[loc-en-dev] Equality of base locale and LocaleServiceProvider implementation
Yoshito Umaoka
y.umaoka at gmail.com
Tue Mar 17 11:22:59 PDT 2009
I think Naoto mentioned the interaction between Java and a LSP. The
lookup is done by base locale which is under Java's control. Once Java
found a LSP which support the base locale, then call a service method
with extensions first. If null is returned, then call the same provider
with the base locale only. So conceptually, look up and service
invocation are not a single fallback chain.
More specifically,
1. Requested locale is xx-yy-zzzz-ext
2. Java try to locate a service claiming to support xx-yy-zzzz
3. Java invoke the service method with xx-yy-zzzz-ext
4. If 3 is failed (null is returned), then call the same service method
with xx-yy-zzzz
5. If 4 is failed (still returning null), then Java to try xx-yy and
start over the steps 2 to 4, then xx.
One thing I'm not sure (and it was my original question) is if we really
need step 4 above.
-Yoshito
Doug Felt wrote:
> I don't understand this.
>
> If providers only advertise their base locales, why is the extension
> involved in lookup at all?
>
> Doug
>
> On Tue, Mar 17, 2009 at 11:07 AM, Naoto Sato <Naoto.Sato at sun.com
> <mailto:Naoto.Sato at sun.com>> wrote:
>
> If handling the extension is special and it's our discretion how
> to deal with it, then I would think the following fallback is the
> most compatible (for the reason Yoshito mentioned) and still meets
> the requirement from -u extension for LDML keywords, assuming that
> the providers only advertise their base locales.
>
> xx-yy-zzzz-ext
> xx-yy-zzzz
> xx-yy-ext
> xx-yy
> xx-ext
> xx
>
> Thanks,
> Naoto
>
> Doug Felt wrote:
>
> Well, perhaps Mark can clarify this passage for us Mark?
>
> As you cite:
>
> "However, an implementation MAY remove these [extensions and
> unrecognized private-use subtags] from ranges prior to
> performing the lookup, provided the implementation also
> removes them from the tags being compared"
>
> This seem to me to allow us to compare only the initial fields
> when doing lookup, while still using the full locale after
> lookup has been completed.
>
> Naoto, how would you propose dealing with the problems I cited?
>
> Doug
>
> On Mon, Mar 16, 2009 at 11:28 AM, Naoto Sato
> <Naoto.Sato at sun.com <mailto:Naoto.Sato at sun.com>
> <mailto:Naoto.Sato at sun.com <mailto:Naoto.Sato at sun.com>>> wrote:
>
> Well, I understand the rationale for the LDML keywords.
> However
> on the other hand, BCP 47 specifies the look up fallback as I
> described before (RFC4647, "3.4. Lookup").

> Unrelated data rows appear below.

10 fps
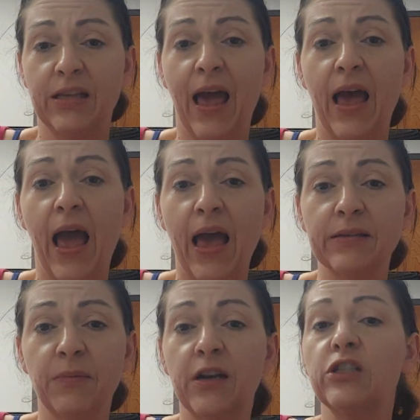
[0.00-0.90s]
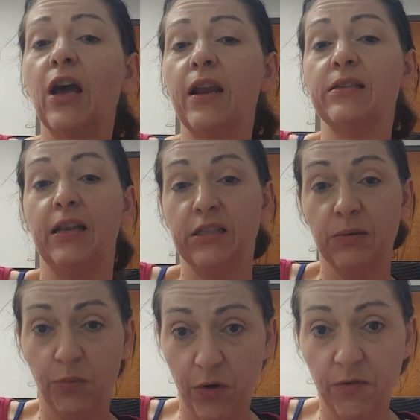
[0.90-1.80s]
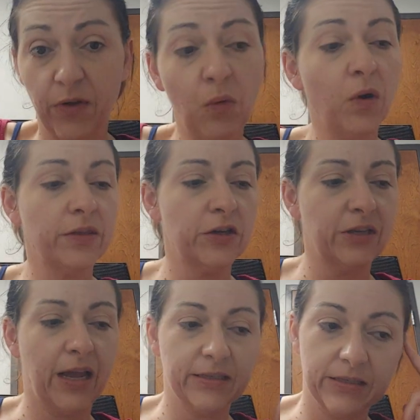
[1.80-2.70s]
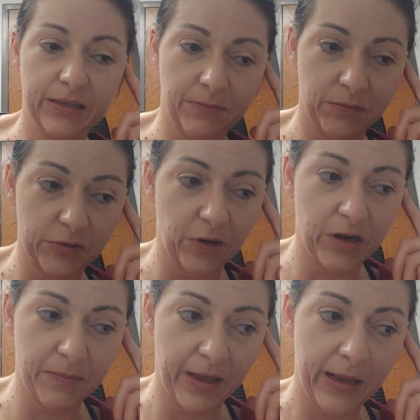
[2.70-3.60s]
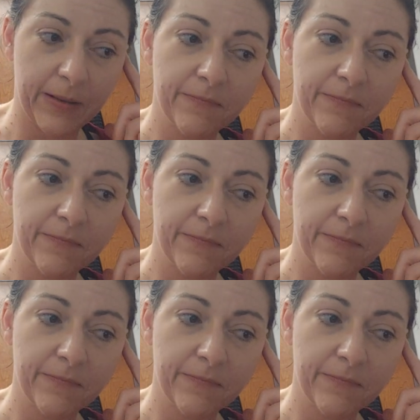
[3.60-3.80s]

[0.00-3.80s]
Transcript: has meningitis and it's improving, what their signs and symptoms are going to be.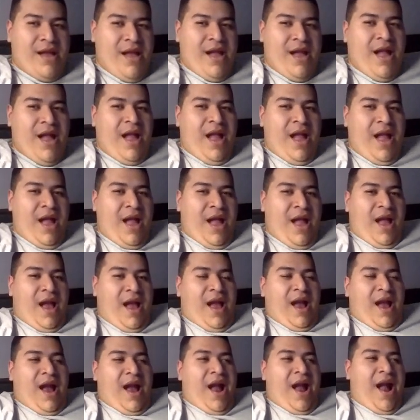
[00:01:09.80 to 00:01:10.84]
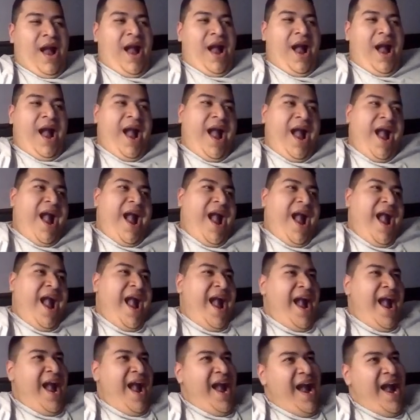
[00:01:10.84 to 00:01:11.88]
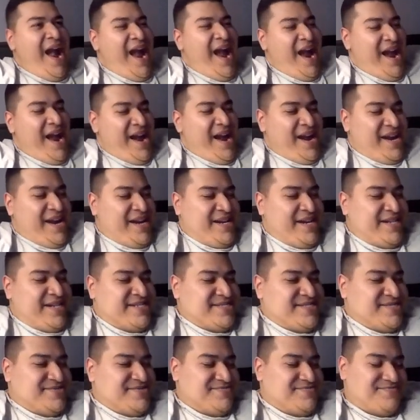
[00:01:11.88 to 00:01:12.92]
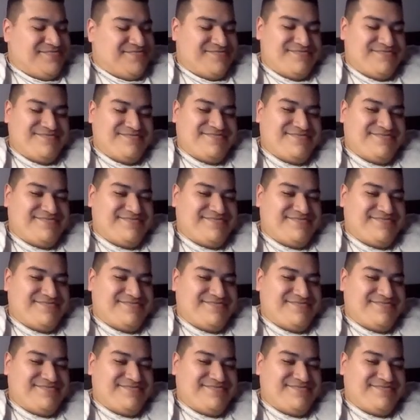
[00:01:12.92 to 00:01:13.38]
(not speaking)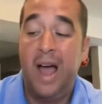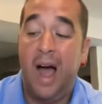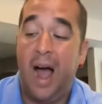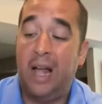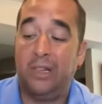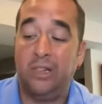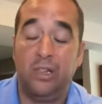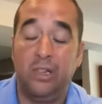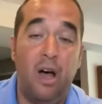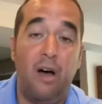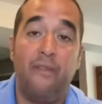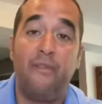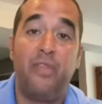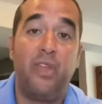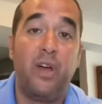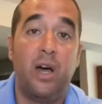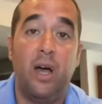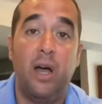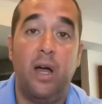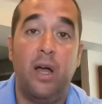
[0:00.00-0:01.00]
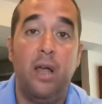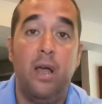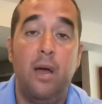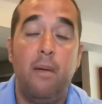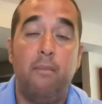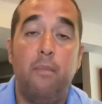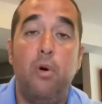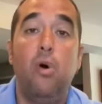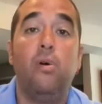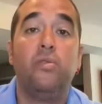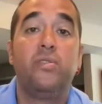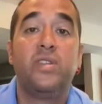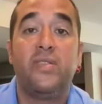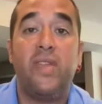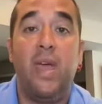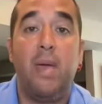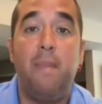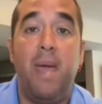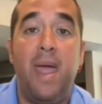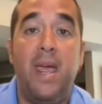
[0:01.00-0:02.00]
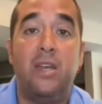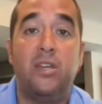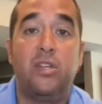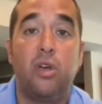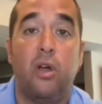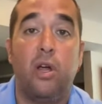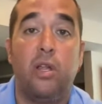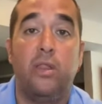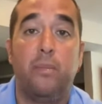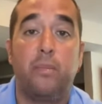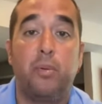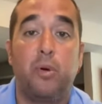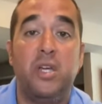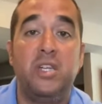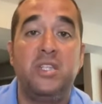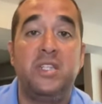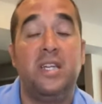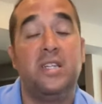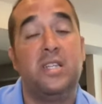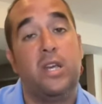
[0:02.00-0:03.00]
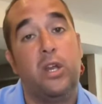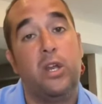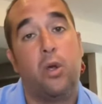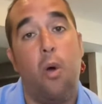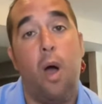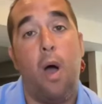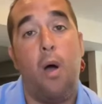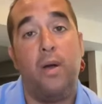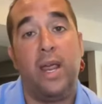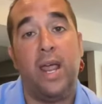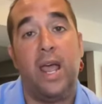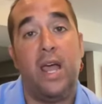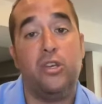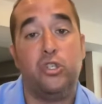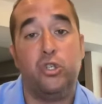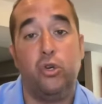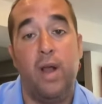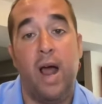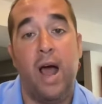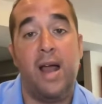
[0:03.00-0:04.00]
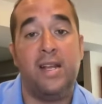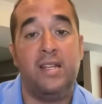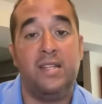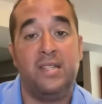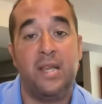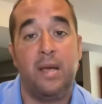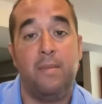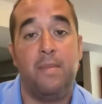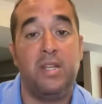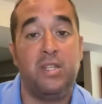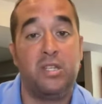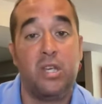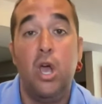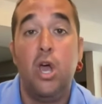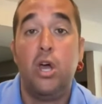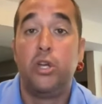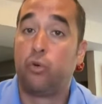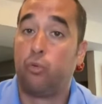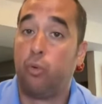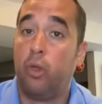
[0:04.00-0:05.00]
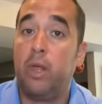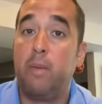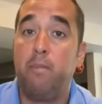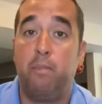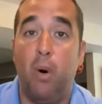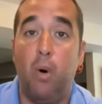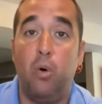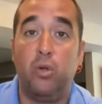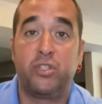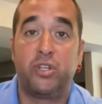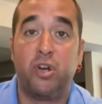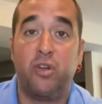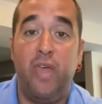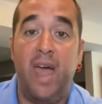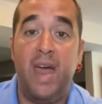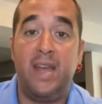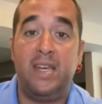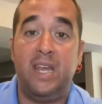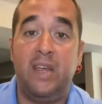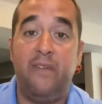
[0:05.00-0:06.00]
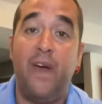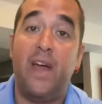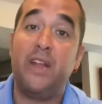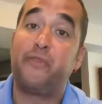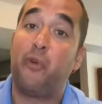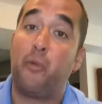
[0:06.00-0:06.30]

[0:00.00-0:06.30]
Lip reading: I love the moves that they made during the preseason to go out and get Judon and Simmons to really bolster that defense.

Regarding the
> extensions, it reads:
>
> ---
>
> Extensions and unrecognized private-use subtags might be
> unrelated to
> a particular application of lookup. Since these subtags
> come at the
> end of the subtag sequence, they are removed first during the
> fallback process and usually pose no barrier to
> interoperability.
> However, an implementation MAY remove these from ranges
> prior to
> performing the lookup (provided the implementation also
> removes them
> from the tags being compared). Such modification is
> internal to the
> implementation and applications, protocols, or
> specifications SHOULD
> NOT remove or modify subtags in content that they return
> or forward,
> because this removes information that can be used elsewhere.
>
> ---
>
> So this expects that the extensions should first be removed
> when
> fallback happens. I am not sure whether removing the left
> subtags
> (variant, region, etc.) and appending the extension would
> conform
> to this specification. At least I think that the current
> proposed
> fallback could confuse some of the developers.
>
> Naoto
>
> Doug Felt wrote:
>
> The way we've been thinking of it is that the
> extensions are
> an adjunct to the fields of the locale. Their order isn't
> important, so we canonicalize their order (the same is true
> for ldml keywords within the ldml extension).
>
> The model I have is as follows:
>
> The user passes a Locale to a service, which (usually)
> looks
> up a bundle, using the base fields language, script,
> region,
> and variant (including subfields of variant). Once a
> matching
> bundle is found, it's returned to the service. The
> appropriate extensions (in our particular case, the ldml
> extension) are then interpreted by the service when
> accessing
> the bundle-- which extensions are used depend on the
> service.
> There's no real hierarchical ordering to the ldml
> extensions,
> they're just different customizations that apply to
> whatever
> services care about them. This is different from
> language/script/region/variant where there is (generally) a
> useful hierarchical order.
>
> Part of the idea here is that by handling extensions
> separately, the service provider doesn't have to list
> them--
> and if there's no canonical order, it needs to list all
> permutations. For example, you might have keywords for
> collation, calendar, and number that apply to several
> locales.
> If there were no canonical order you'd have to support
> all 16
> permutations (zero, one, two, or three keywords, in any
> order)
> for each such locale. This is rather a lot to list in
> getAvailableLocales. And this doesn't even involve the
> values
> of the keywords.
>
> Even if there is a canonical order, then simple fallback
> doesn't work for all services. Say NumberFormat is
> passed a
> locale with the extension "th-th-u-ca-foobar-nu-thai"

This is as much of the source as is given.